Tocqueville asks the same thing. And this is where the shocking part comes in: “It is not a question of easy solution whether aristocracy or democracy is most fit to govern a country (p. 217)”. Whoa! Can you imagine a political writer today making this statement? Of course, we need to keep in mind what he means by aristocracy. When he was speaking of democracy and aristocracy in the previous chapter, he gave as an example the issue of the Bank of the U.S. Note how he describes the two camps: “…the well-informed classes rallied round the Bank, the common people round the President. But it must not be imagined that the people had formed a rational opinion upon a question which offers so many difficulties to the most experienced statesman (p. 204)”.

 

Democracy is the mob, the common people who don’t have rational opinions. Aristocracy is the wise, those who are well-informed, including experienced statesmen. I am, perhaps, drawing too harsh a delineation. But the gist is correct. To Tocqueville, an aristocratic government isn’t necessarily about the moneyed class or the hereditary ruling class, but about the well-educated class, running society or, at least, putting limits on how much power the commoners can exercise in running society. It just so happens that in order to become well-educated and have access to the kinds of experiences that would make you a good statesperson, you will likely be in the moneyed class. Of course, if the people were wise and the aristocrats foolish, I’m sure Tocqueville would prefer democracy to aristocracy.

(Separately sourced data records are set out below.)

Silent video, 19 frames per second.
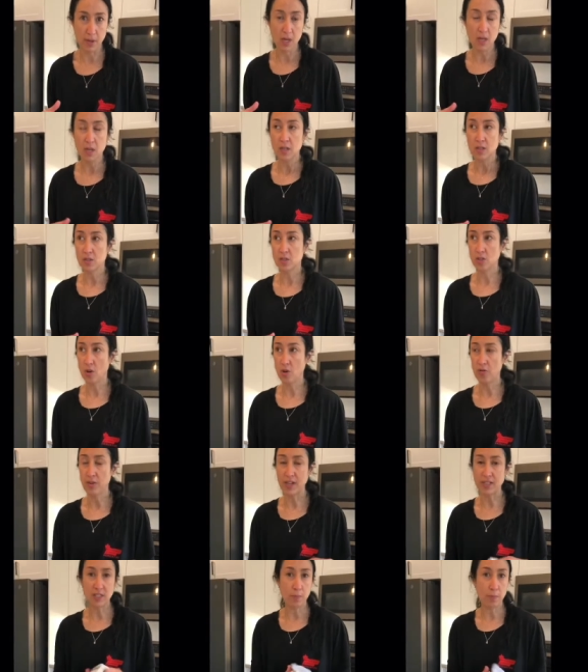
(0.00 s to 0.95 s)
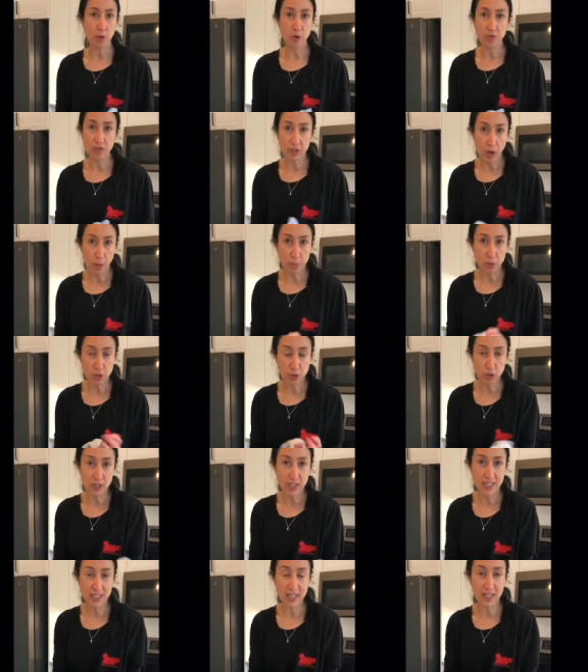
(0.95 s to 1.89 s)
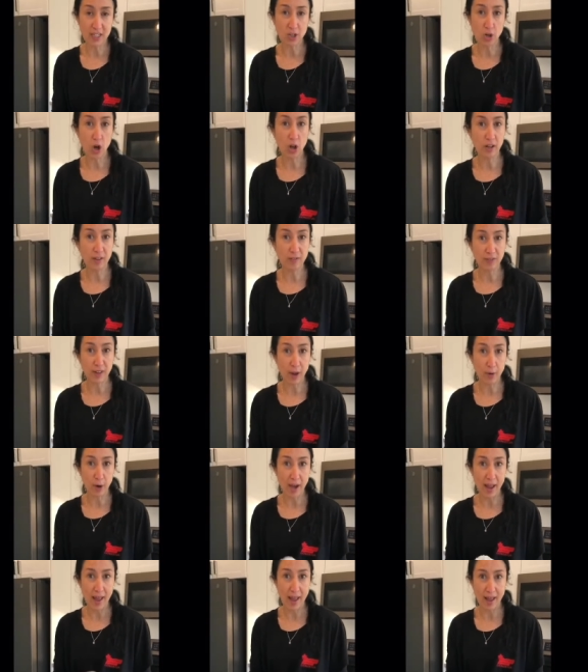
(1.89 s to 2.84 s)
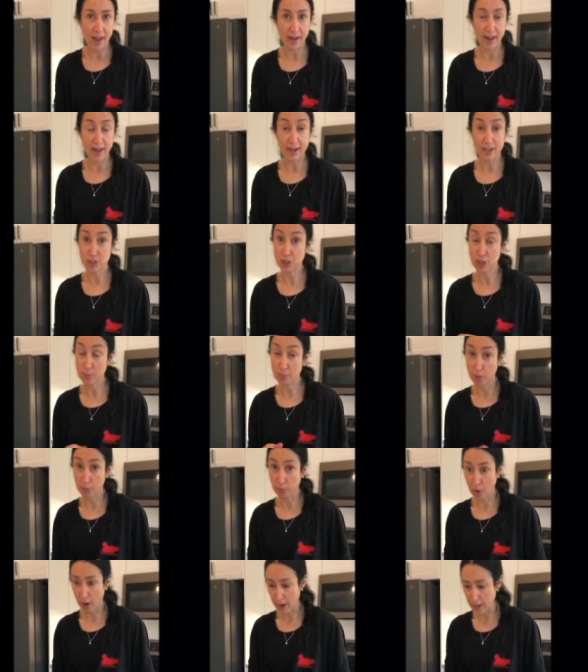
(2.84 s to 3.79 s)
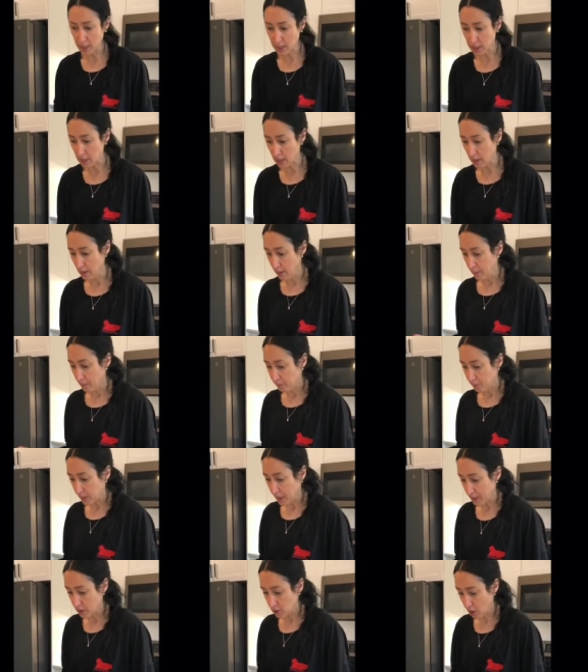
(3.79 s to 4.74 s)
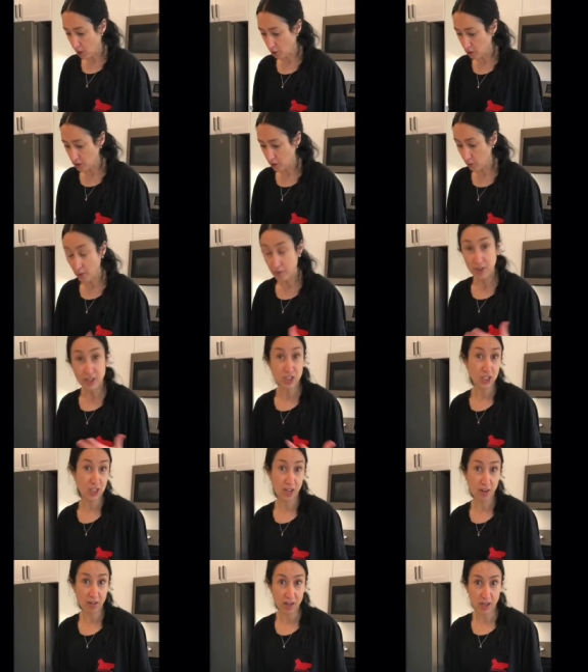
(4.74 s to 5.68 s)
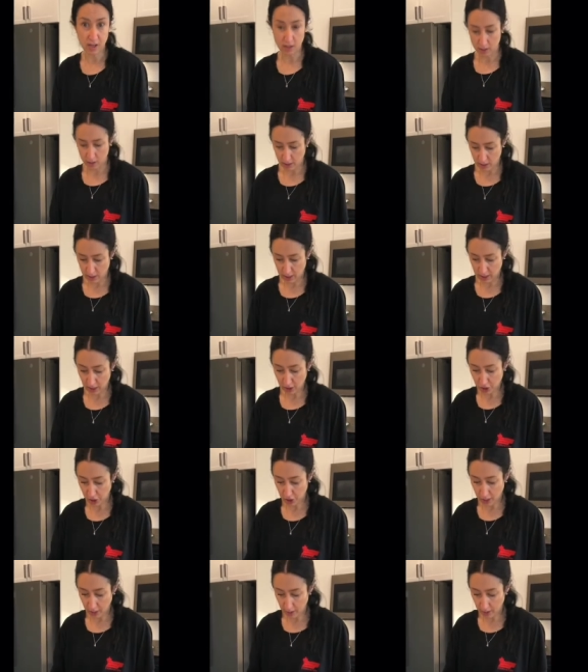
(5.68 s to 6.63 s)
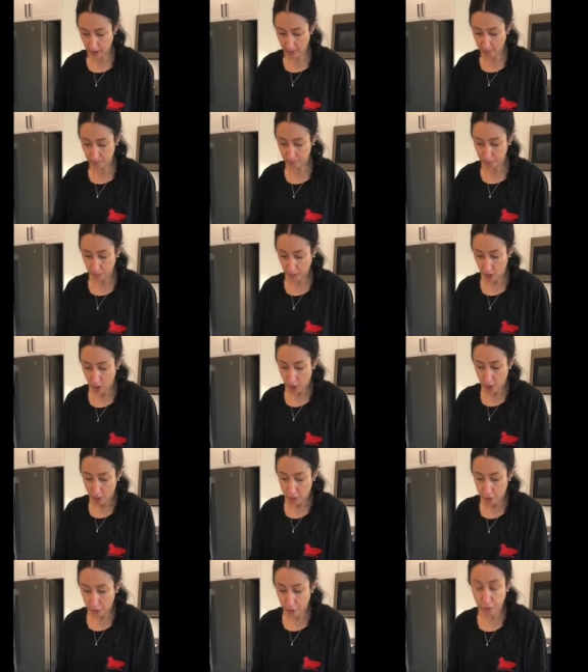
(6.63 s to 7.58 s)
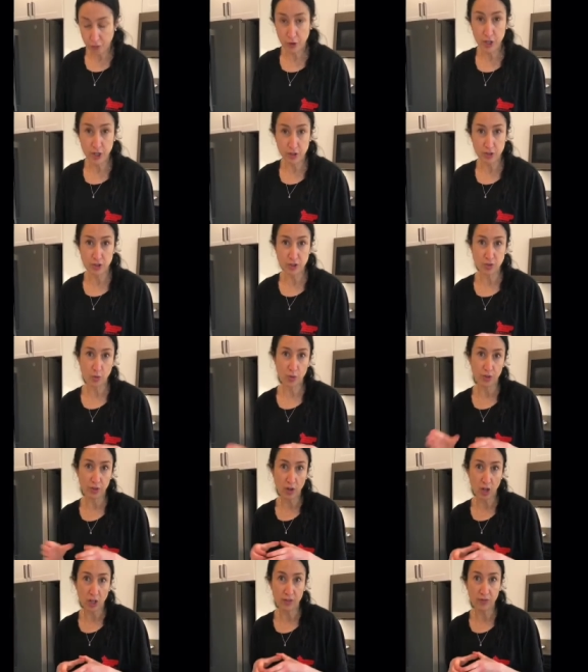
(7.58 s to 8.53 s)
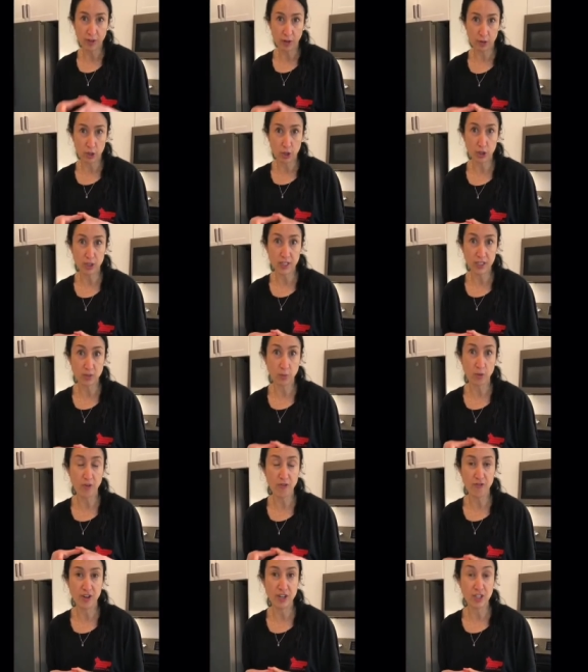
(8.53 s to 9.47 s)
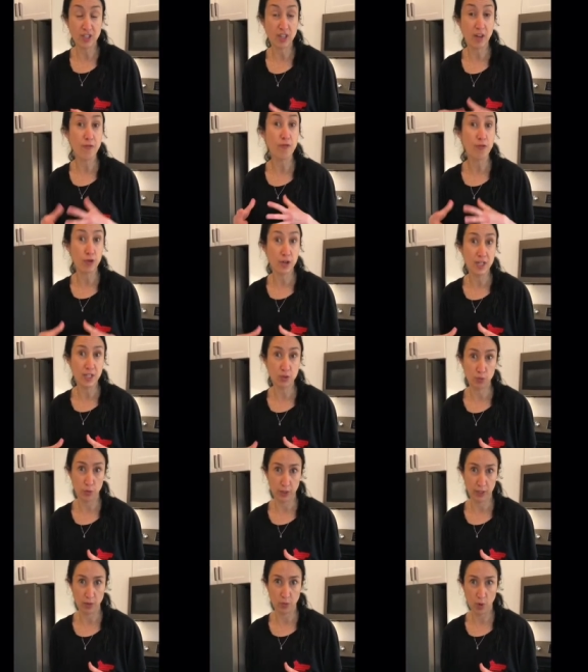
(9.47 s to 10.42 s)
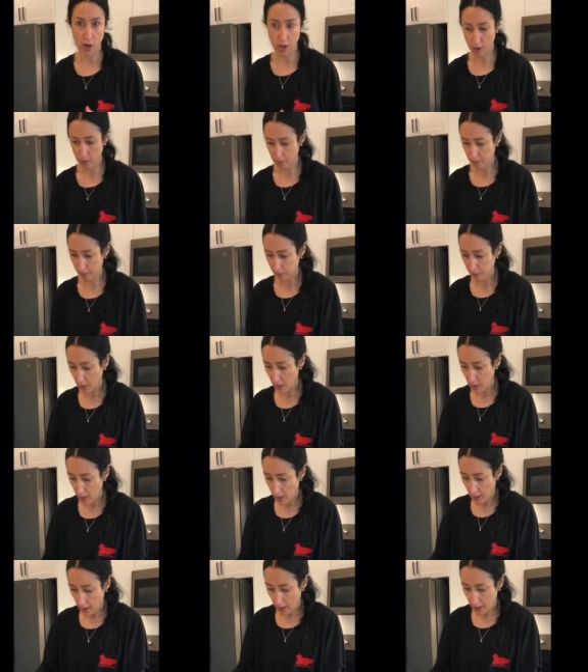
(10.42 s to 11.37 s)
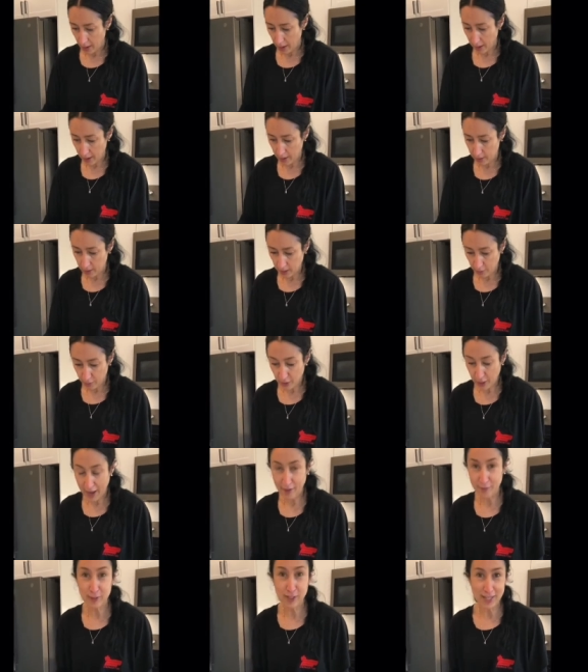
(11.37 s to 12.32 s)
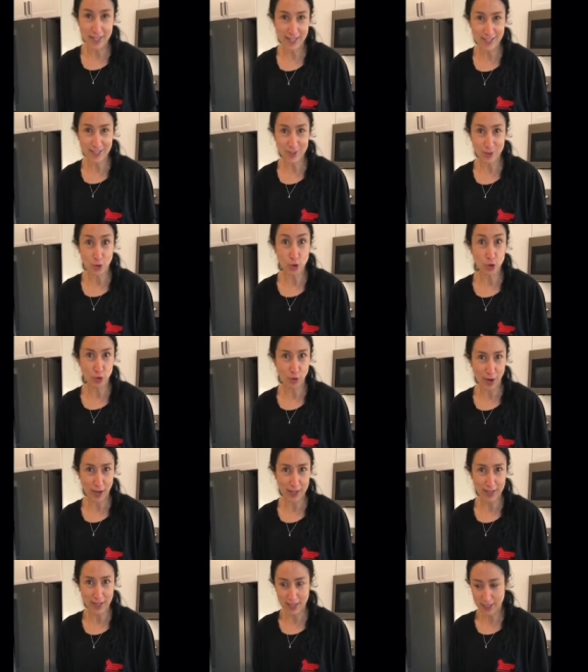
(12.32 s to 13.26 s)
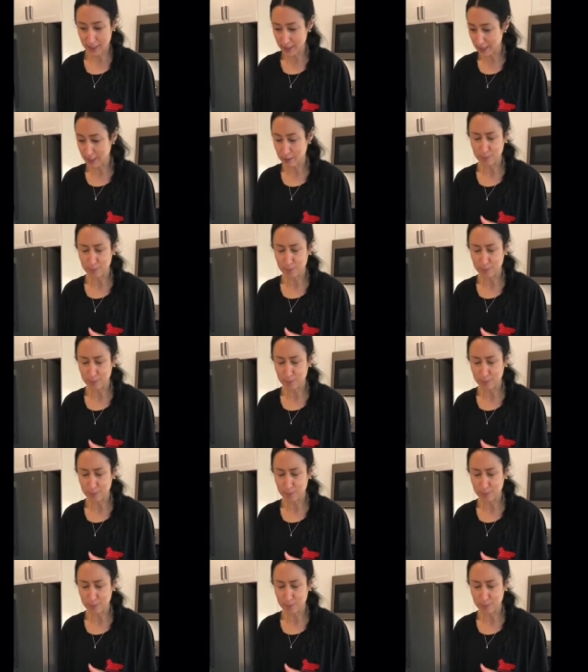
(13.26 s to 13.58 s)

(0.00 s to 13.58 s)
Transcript: So that's a perfect opportunity to get a cauliflower head at a cheaper price. It's also a vegetarian dish, and the fritters, or the cauliflower cookies, when they're finished, they freeze really well. And if you have kids or grandkids,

This leads to some interesting, if uncomfortable, questions for us. In order to have good government, do we need to find a way to increase the likelihood that the wise can gain power and influence society more than the commoners? If so, how do we protect ourselves from the wise ruling in their own interests, rather than the public’s? We are back to The Republic. Plato’s solution, if you can call it that, is to find something that is more alluring to the wise than ruling, so that they will be reluctant kings, focused not on temporal treasures, but eternal ones.